"Vamos a autorizar el fracking": Abelardo de la Espriella confirmó nueva política ambiental en su discurso

En sus primeras declaraciones como presidente de Colombia, Abelardo de la Espriella habló de uno de los temas más polémicos en materia ambiental.

Por: Carlos Guevara • Colombia.com
Actualización
Las declaraciones del mandatario tuvieron lugar en el Batallón Pichincha de la ciudad de Cali. Foto: EFE
Las declaraciones del mandatario tuvieron lugar en el Batallón Pichincha de la ciudad de Cali. Foto: EFE

En sus primeras declaraciones como presidente de Colombia, Abelardo de la Espriella habló de uno de los temas más polémicos en materia ambiental.

El anuncio de Abelardo de la Espriella sobre la autorización del fracking en Colombia abrió nuevamente una discusión que lleva años sobre la mesa, luego de que el nuevo presidente asegurara, durante su primer discurso de investidura en Cali, que su Gobierno permitirá un “fracking responsable y sostenible” siempre que se cumplan los requisitos técnicos. 

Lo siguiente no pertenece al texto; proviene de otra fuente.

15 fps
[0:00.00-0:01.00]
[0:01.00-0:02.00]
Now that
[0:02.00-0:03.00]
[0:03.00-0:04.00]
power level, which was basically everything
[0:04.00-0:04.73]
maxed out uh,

La intención, según explicó Abelardo de la Espriella, sería aumentar las reservas nacionales de petróleo y gas. Sin embargo, para quienes viven directamente de los ecosistemas que podrían quedar expuestos a esta actividad, la discusión no termina en cuánto crudo o gas puede sacarse del subsuelo. En regiones de ríos, ciénagas y humedales, pescadores y comunidades locales miran el anuncio con preocupación, pues el agua representa su fuente de trabajo, alimentación y sustento diario.

¿Qué es el fracking?

La fracturación hidráulica consiste en perforar el subsuelo e inyectar grandes cantidades de agua, arena y sustancias químicas a alta presión para liberar hidrocarburos atrapados en formaciones rocosas. Precisamente ahí aparece uno de los principales puntos de preocupación para sus detractores, debido al consumo de agua y a los posibles riesgos de contaminación asociados con la operación.

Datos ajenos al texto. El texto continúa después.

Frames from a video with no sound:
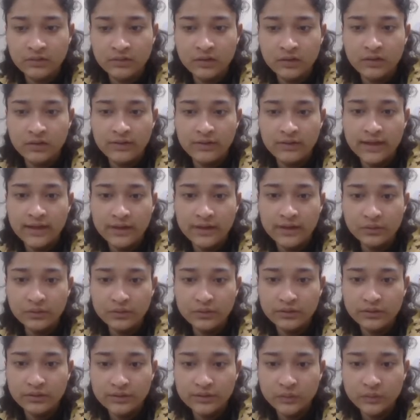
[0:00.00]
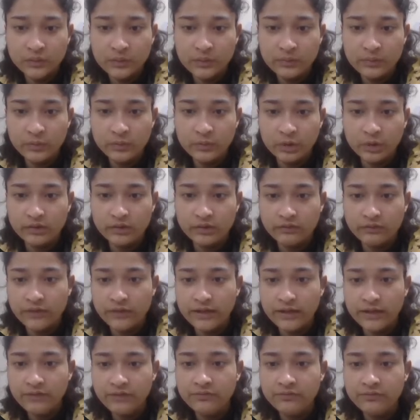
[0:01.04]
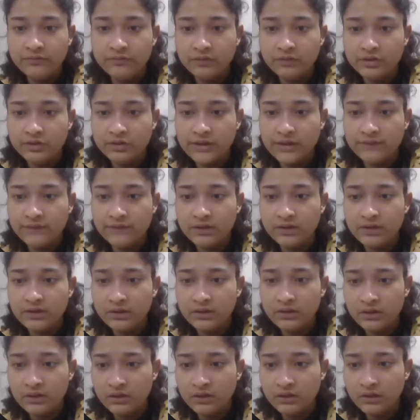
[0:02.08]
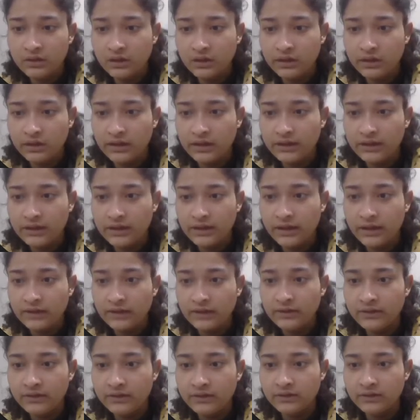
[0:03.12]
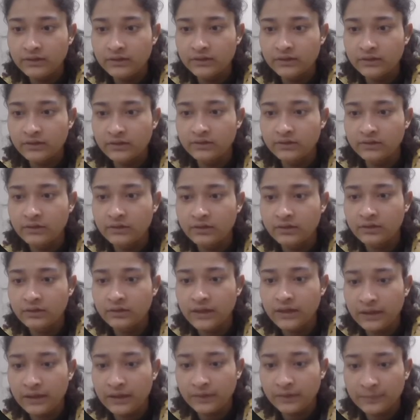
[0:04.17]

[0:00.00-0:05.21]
Now this will be what? 5, 7, 8 and 10.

Durante años, comunidades, organizaciones ambientales y líderes territoriales han cuestionado la posibilidad de aplicar esta técnica en Colombia, pues toca directamente la biodiversidad nacional. El país concentra una enorme variedad de especies y ecosistemas, mientras que los páramos cumplen una función fundamental para el abastecimiento de agua de millones de personas.

Para los sectores que rechazan el fracking, cualquier actividad que pueda comprometer fuentes hídricas debe evaluarse con extrema cautela, porque una afectación ambiental no necesariamente termina cuando deja de operar un pozo.

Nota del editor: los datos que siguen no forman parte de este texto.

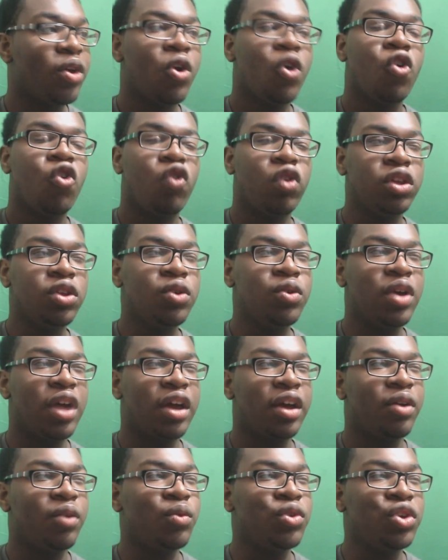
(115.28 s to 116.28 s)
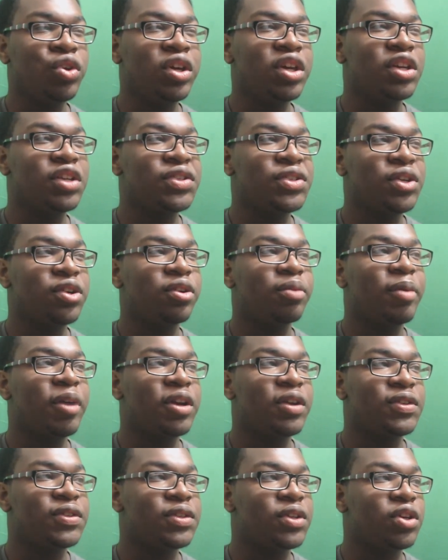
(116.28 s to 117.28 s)
when you when you get a certain amount
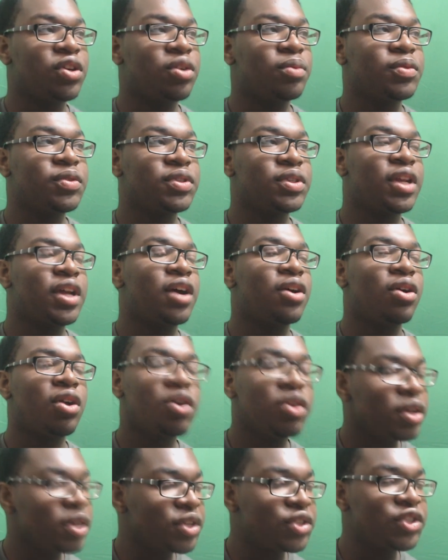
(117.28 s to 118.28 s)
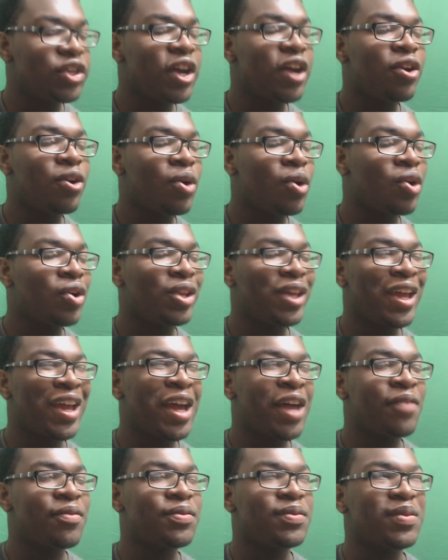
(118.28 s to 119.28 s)
of subs. Now on this channel I only
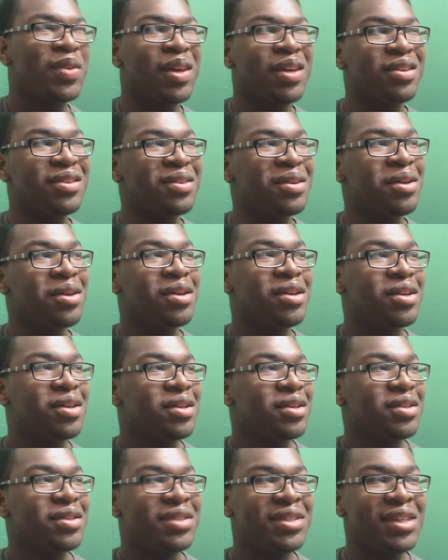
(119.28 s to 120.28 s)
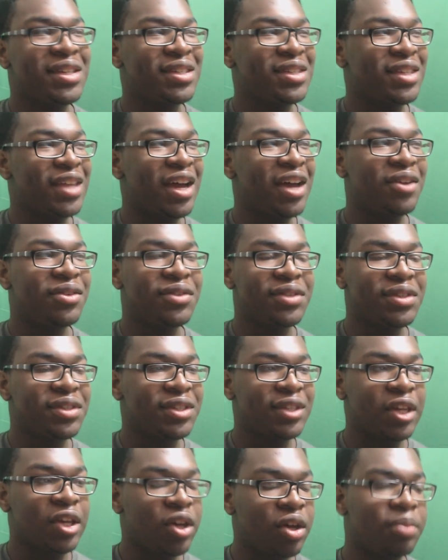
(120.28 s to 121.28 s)
have like 6,000
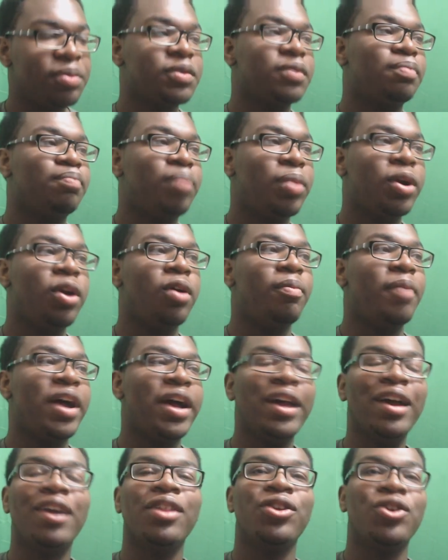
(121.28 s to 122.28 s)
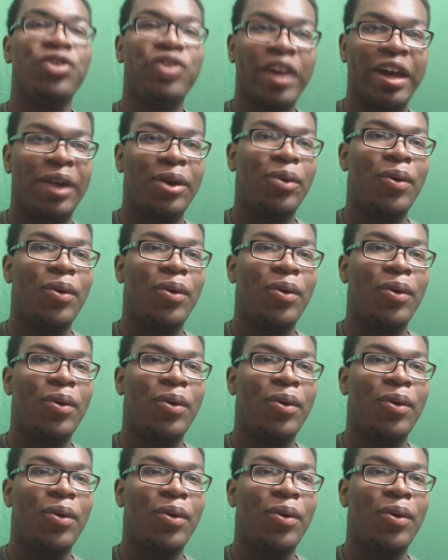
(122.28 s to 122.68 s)
subs, but on my other channel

¿De qué forma se beneficia Colombia con el fracking?

Del otro lado, quienes respaldan la explotación de yacimientos no convencionales sostienen que Colombia necesita ampliar sus reservas de petróleo y gas para fortalecer su seguridad energética y obtener recursos económicos. Esa es justamente la apuesta que plantea el Gobierno de Abelardo de la Espriella, aunque deberá enfrentar un debate ambiental, jurídico y social que está lejos de ser sencillo.

Así, el anuncio presidencial vuelve a poner al fracking en el centro de la discusión nacional. Mientras el Gobierno habla de desarrollo técnico y nuevas reservas, comunidades y defensores ambientales ponen sobre la mesa la interrogante sobre qué ocurriría con el agua y con quienes dependen de ella si la extracción llega a sus territorios.